Tout émue par cette lettre, Jane continua de monter sur les ailes de l'âme jusqu'aux sommets de Dieu. Elle se réfugia dans les mystères de ce grand Dieu, s'y plongea et s'y replongea, emportant avec elle dans l'infini tout fardeau mortel. Elle composa une prière admirable, où elle répandit les trésors de son cœur. Sa dernière nuit, la nuit du 11 au 12 février, était écoulée à demi lorsqu'elle posa la plume. Avertie par mistress Tylney, elle se déshabilla et se coucha pour réparer ses forces et pour soutenir les fatigues du lendemain.

Je connais d'Holbein, le peintre incomparable de Jane Grey et de presque tous mes personnages, l'esquisse d'une jeune femme étendue dans l'ombre d'une alcôve. Les traits ne sont qu'indiqués. Le corps souple repose dans une courbure indescriptible. Il est enveloppé d'un chaste manteau et d'une large robe dont les plis sont pudiquement ramenés sur les pieds immobiles.

Pourquoi ce dessin, à peine formé, me rappelle-t-il Jane Grey et sa nuit suprême? Je ne sais, mais il me les rappelle.
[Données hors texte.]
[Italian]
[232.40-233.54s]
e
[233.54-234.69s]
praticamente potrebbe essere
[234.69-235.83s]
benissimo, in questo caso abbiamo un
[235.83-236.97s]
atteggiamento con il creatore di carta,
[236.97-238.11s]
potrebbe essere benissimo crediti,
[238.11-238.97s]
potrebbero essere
Cette rapide esquisse est pour moi une évocation d'un saisissement inexprimable. Jane, au milieu de son rêve de captive, s'y enchante des délices d'un monde meilleur, et son imagination religieuse lui découvre du fond de son cachot le ciel ouvert.

Dans cette nuit où nous sommes, dans cette nuit du 11 au 12 février 1554, qui fut la dernière de Jane Grey, la Tour de Londres, si l'on en croit la légende, chancela sur ses bases; les pavés et les pelouses du monument lugubre furent souillés d'une rosée rouge; une hache d'acier poli se dessina funèbrement dans les airs, au-dessus de la loge de maître Partridge, où Jane Grey était détenue. C'est ainsi que la sensibilité populaire traduisait en images l'arrêt imposé par Marie Tudor.
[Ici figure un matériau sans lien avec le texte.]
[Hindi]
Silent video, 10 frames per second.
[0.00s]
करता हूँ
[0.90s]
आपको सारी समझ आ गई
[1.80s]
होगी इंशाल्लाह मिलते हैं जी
Cependant Jane se réveilla toute magnanime: rien n'inspire comme la conscience. L'héroïque princesse eut raison de ne pas céder par peur aux théologiens de Marie; si elle eût fléchi, la reine, après l'avoir flétrie, ne l'aurait pas moins tuée. Il faut lire dans les papiers Granvelle (tome IV) la lettre de Simon Renard à Charles-Quint. L'ambassadeur approuve l'intention inébranlable de Marie et l'y confirmerait si la reine était indécise, mais elle ne l'est pas.
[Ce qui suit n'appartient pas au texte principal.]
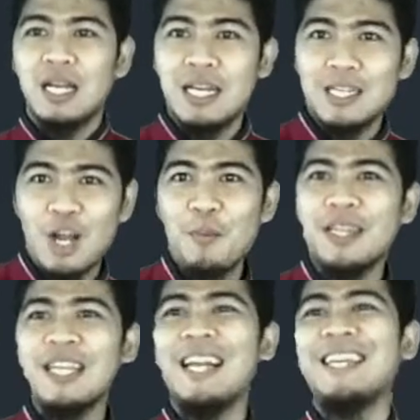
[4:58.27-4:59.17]
Nomor
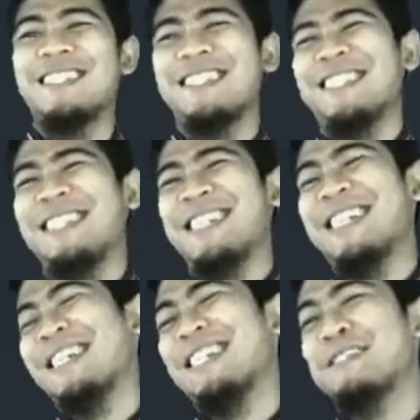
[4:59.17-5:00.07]
tiga nih,
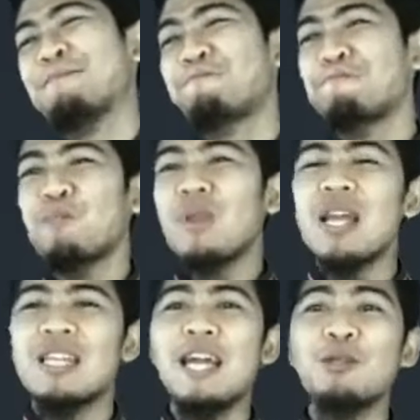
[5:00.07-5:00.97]
yeah.
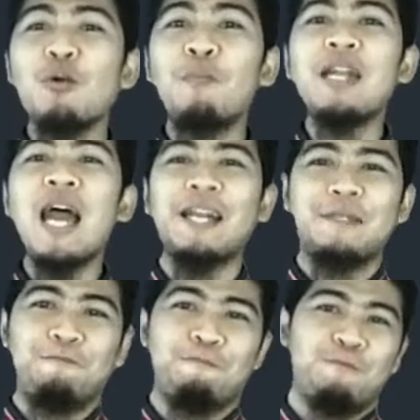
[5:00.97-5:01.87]
yaitu benar.
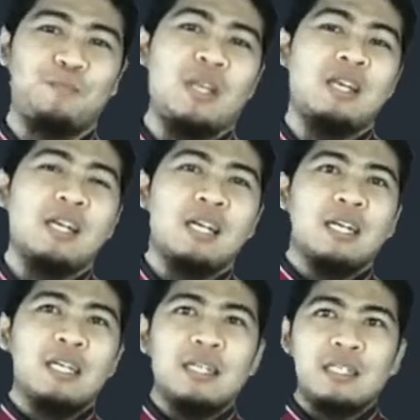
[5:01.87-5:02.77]

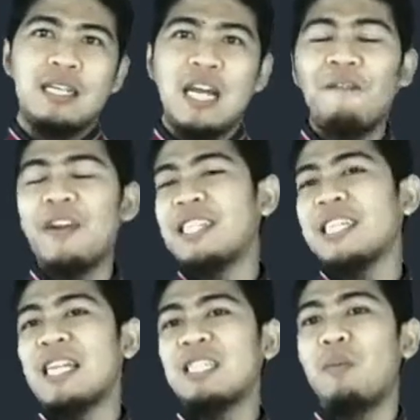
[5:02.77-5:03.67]

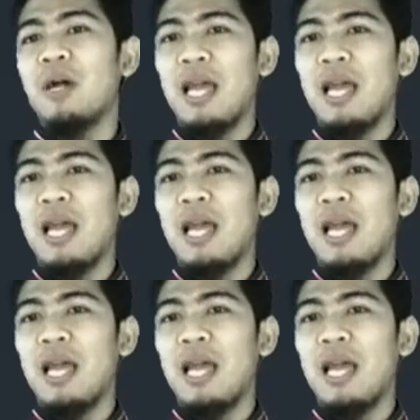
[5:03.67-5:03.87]
Didefinisikan sebagai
Voici ce petit fragment de correspondance, qu'on n'accusera pas d'ambiguïté. Le diplomate est d'une netteté terrible.

Londres, 8 février 1554.

«Sur le commandement de la reine Marie, l'on tranche mardi la teste à Jane de Suffolk.

«Plusieurs prisonniers ont écrit à la reine pour miséricorde: mais elle est déterminée de pousser ses affaires par justice et de incontinent leur faire couper le cou.»